By Karen Nelson | Sun Herald | July 23, 2013
 Ocean Springs Mayor's Youth Council received the 2009 D.L. 'Pat' and Ethelyn Connor Tree Canopy Award for their work at the 2009 Arbor Day Event.

SUBMITTED PHOTO Ocean Springs Mayor's Youth Council received the 2009 D.L. 'Pat' and Ethelyn Connor Tree Canopy Award for their work at the 2009 Arbor Day Event. Students assisted with the distribution of more than 1,000 trees to area residents. From left: Former Alderman-at-Large Julia Weaver, Ethelyn Connor, Aubrey Redmon, Deetra Louis, De'Erica Ward, Sara Del Castillo and Mayor Connie Moran.

OCEAN SPRINGS -- Ethelyn Connor, the "Queen Mother" of Ocean Springs, stayed active in her community until the last months of her life.

She died Sunday at the age of 97, still holding the title of director on the state Garden Club board.

She was born in New Orleans, but in 1946 moved to Ocean Springs, where her family had a summer home. She adopted her new city with a passion, especially after her four children were educated and her husband had served two terms as mayor.

Her enthusiasm lasted for decades.

She founded the city's tree society; was a charter member of the 1699 Historical Committee that handles the D'Iberville Landing celebrations, the Walter Anderson Players, Friends of the Walter Anderson Museum and the Urban and Community Forestry Foundation; was active in Keep Mississippi Beautiful and president of Ocean Springs Garden Club.

Her efforts led to Ocean Springs' designation as a "Daylily City" and she was responsible for planting or protecting hundreds of Live Oaks in memory of Mayor Pat Connor, her husband. There were at least a half dozen other organizations and projects that took her time.
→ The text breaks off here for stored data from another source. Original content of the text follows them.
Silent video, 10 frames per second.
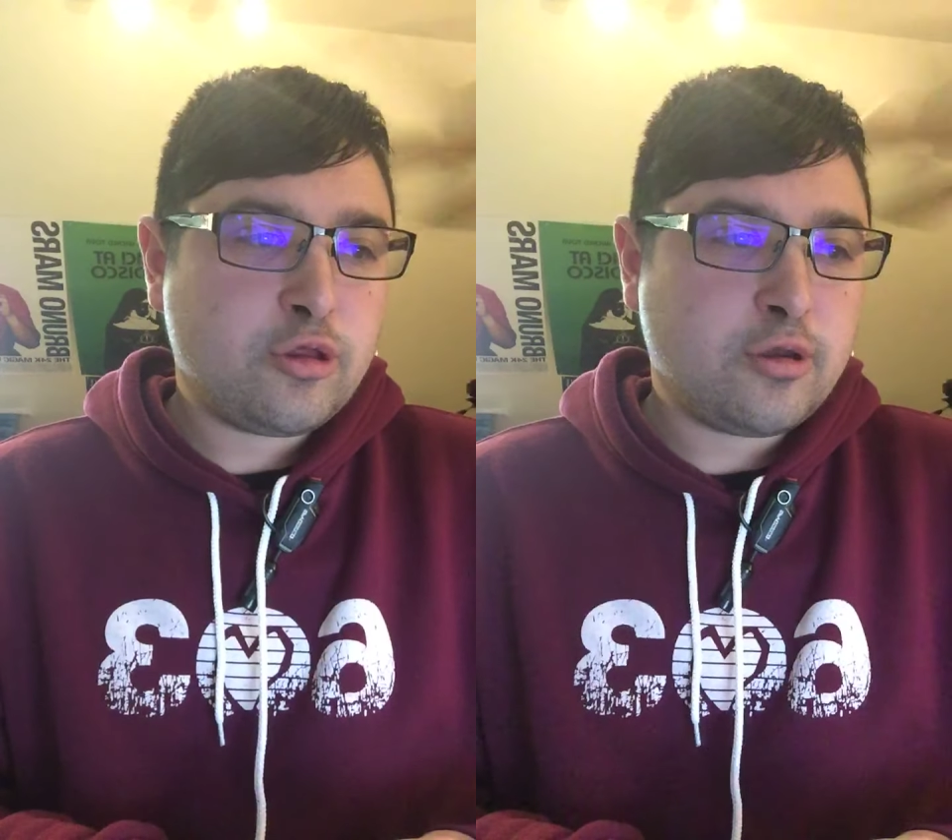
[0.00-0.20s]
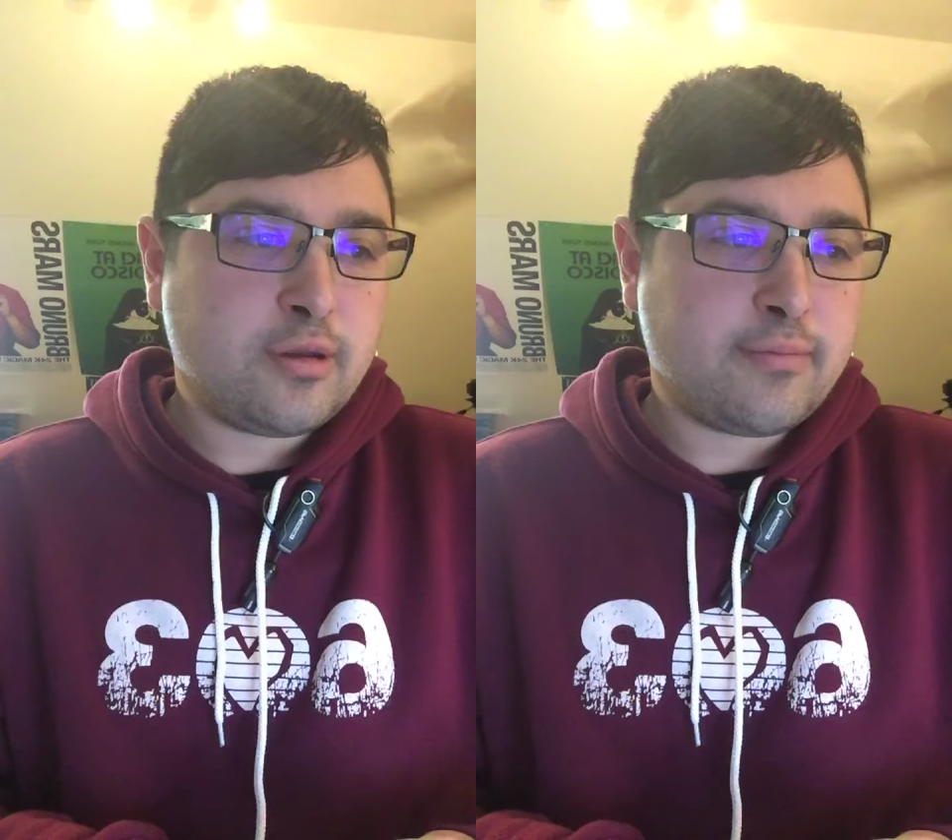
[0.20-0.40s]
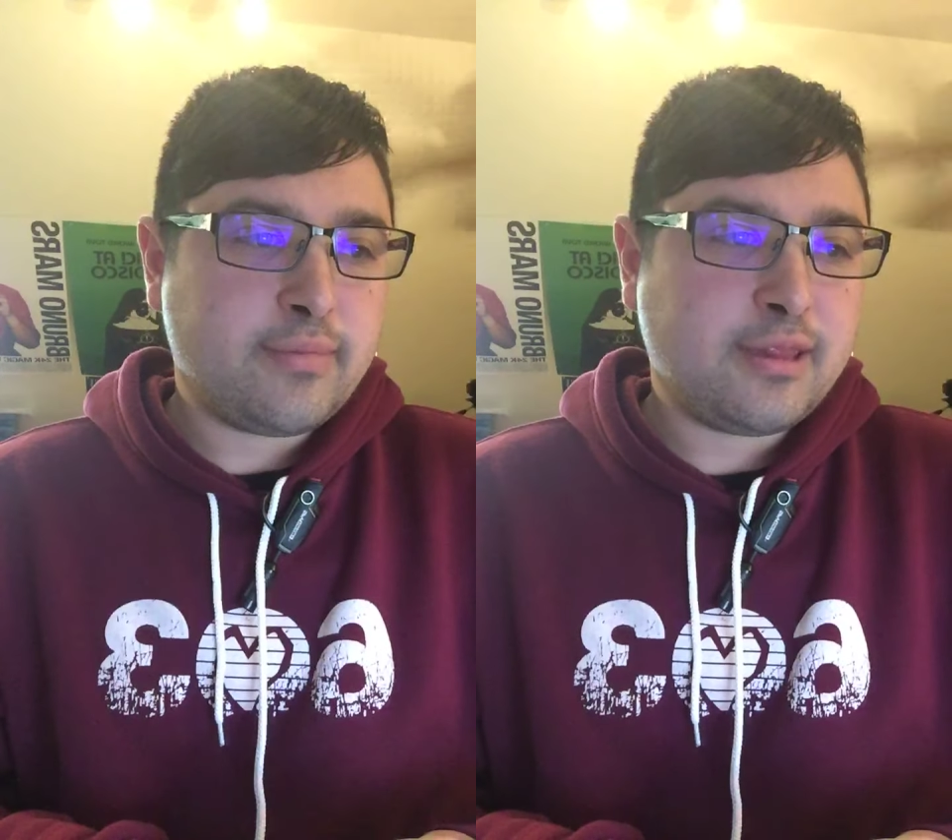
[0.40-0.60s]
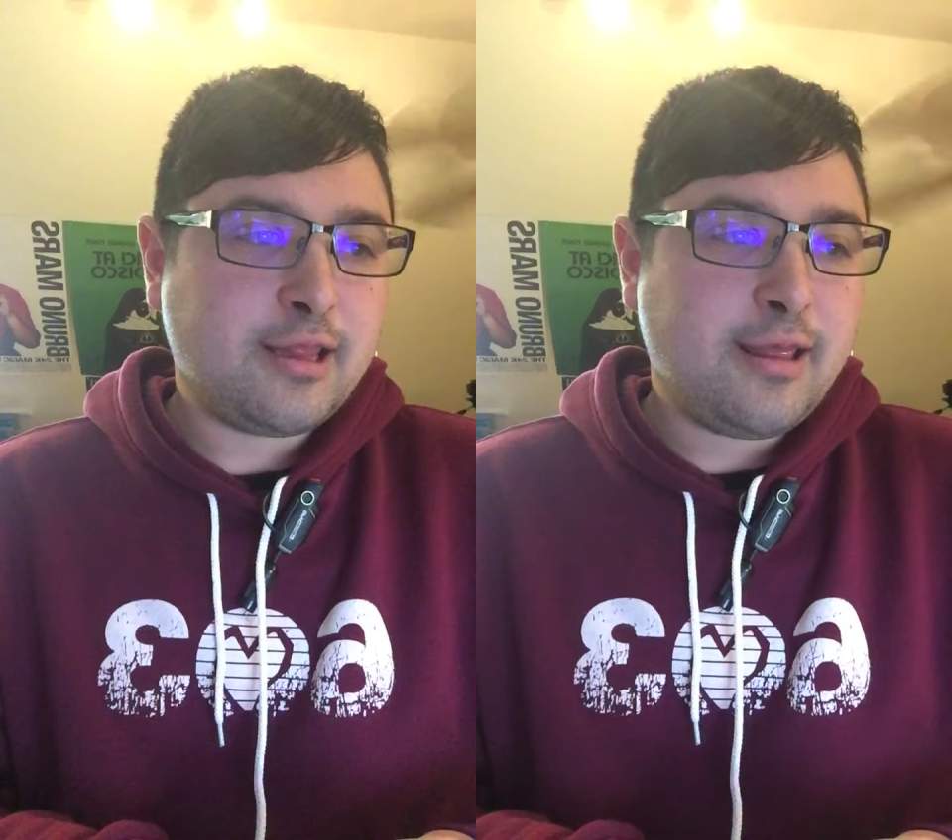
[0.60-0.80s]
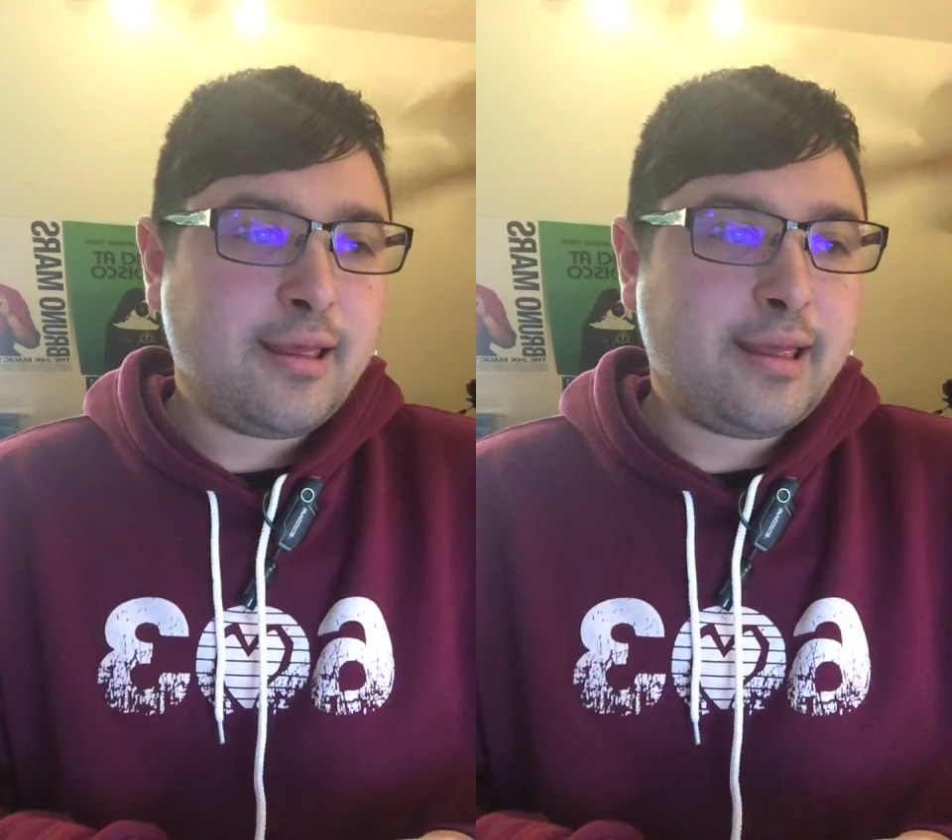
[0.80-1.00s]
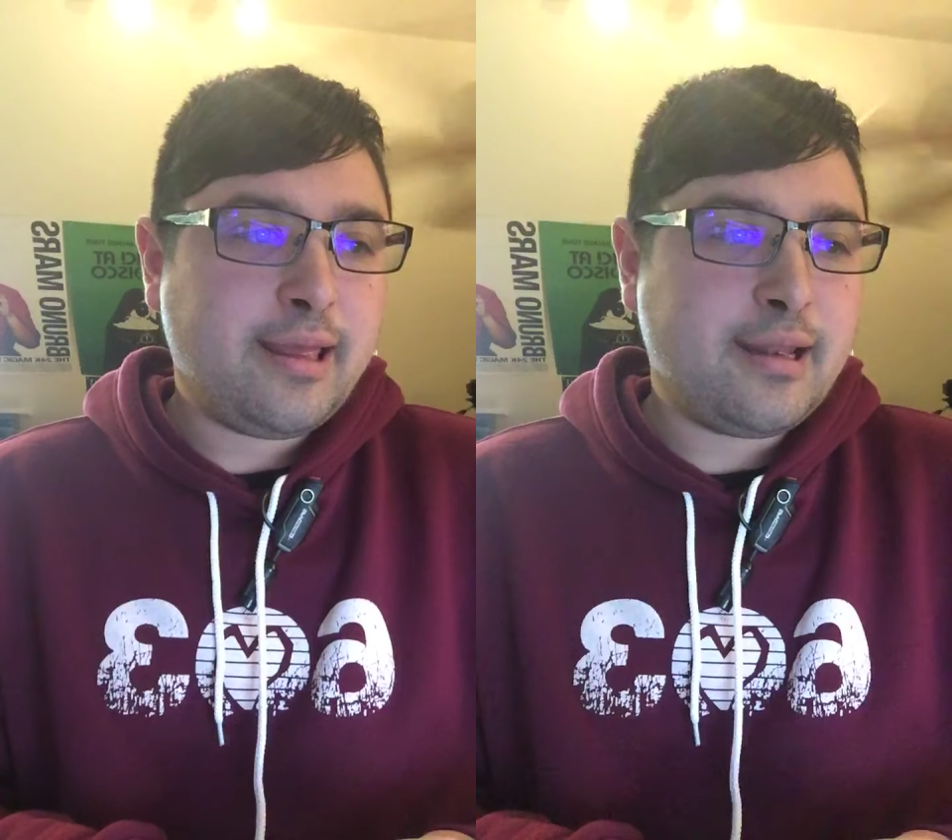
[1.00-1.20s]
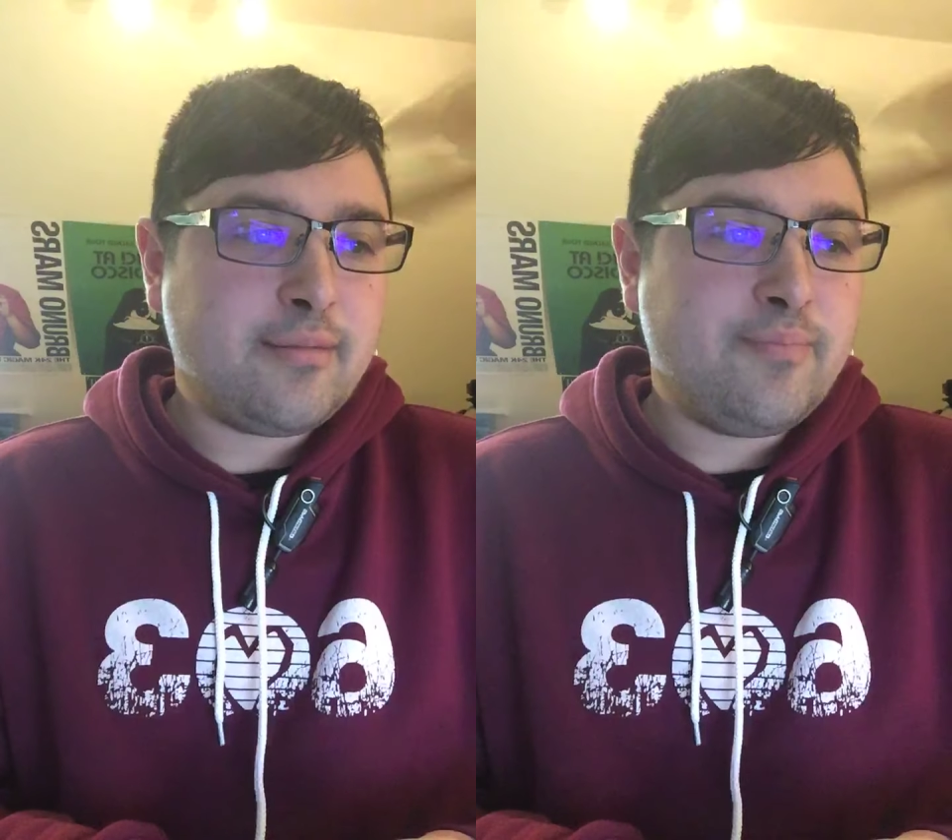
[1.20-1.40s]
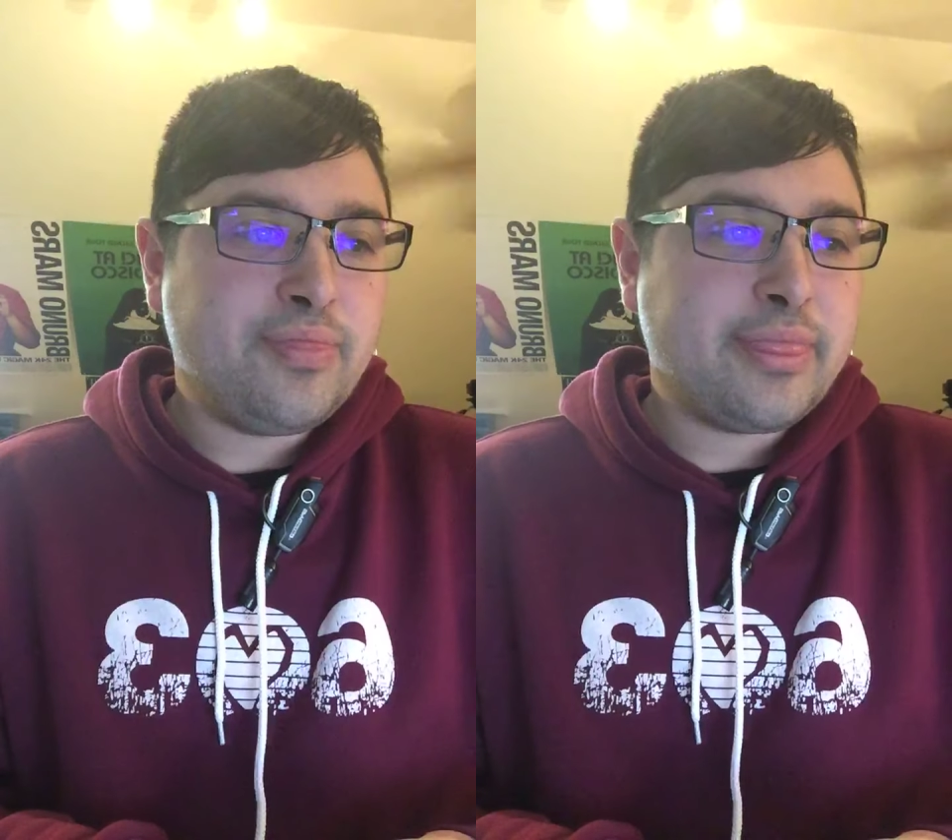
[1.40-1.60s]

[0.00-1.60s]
terms in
"She loved life and she loved the Gulf Coast," said her daughter, Pat Joachim. "She loved her children, but she was so involved with things and wanted to be involved. She wanted Ocean Springs and the Gulf Coast to be the best it could be. She had so many projects and never wanted to turn anything over, because she thought she would be here forever."

Ethelyn Connor clipped articles and saved letters for several of the clubs she belonged to as another way of preserving the city's heritage.

Her family is considering turning that over to the city museum.

"We were awfully proud of who she was," Joachim said. "She was always there for us and for my father."

Her funeral services will be today at St. Paul United Methodist Church downtown, where she was a lifelong member.

Mayor Connie Moran signed a proclamation last year that declared April 28 Ethelyn Connor Day in the city. Moran said Connor was the First Lady of Ocean Springs and said that she was to the city what the Queen Mother was to England.

"She worked hard to preserve our heritage, ancient live oaks, and natural beauty of our community," Moran said Tuesday. "Her tenacity, strong will and gracious Southern charm will not be forgotten. She was a true mentor to me, and one of our city's most cherished citizens."

Roland Weeks, former publisher for the Sun Herald, who served with Connor on projects, said, "Mrs. Connor was beautiful and charming. She was also energetic and she worked tirelessly to make Ocean Springs and the Coast as beautiful as she was.

"She is one of the reasons why I have enjoyed living in South Mississippi since the day I met her, 44 years ago."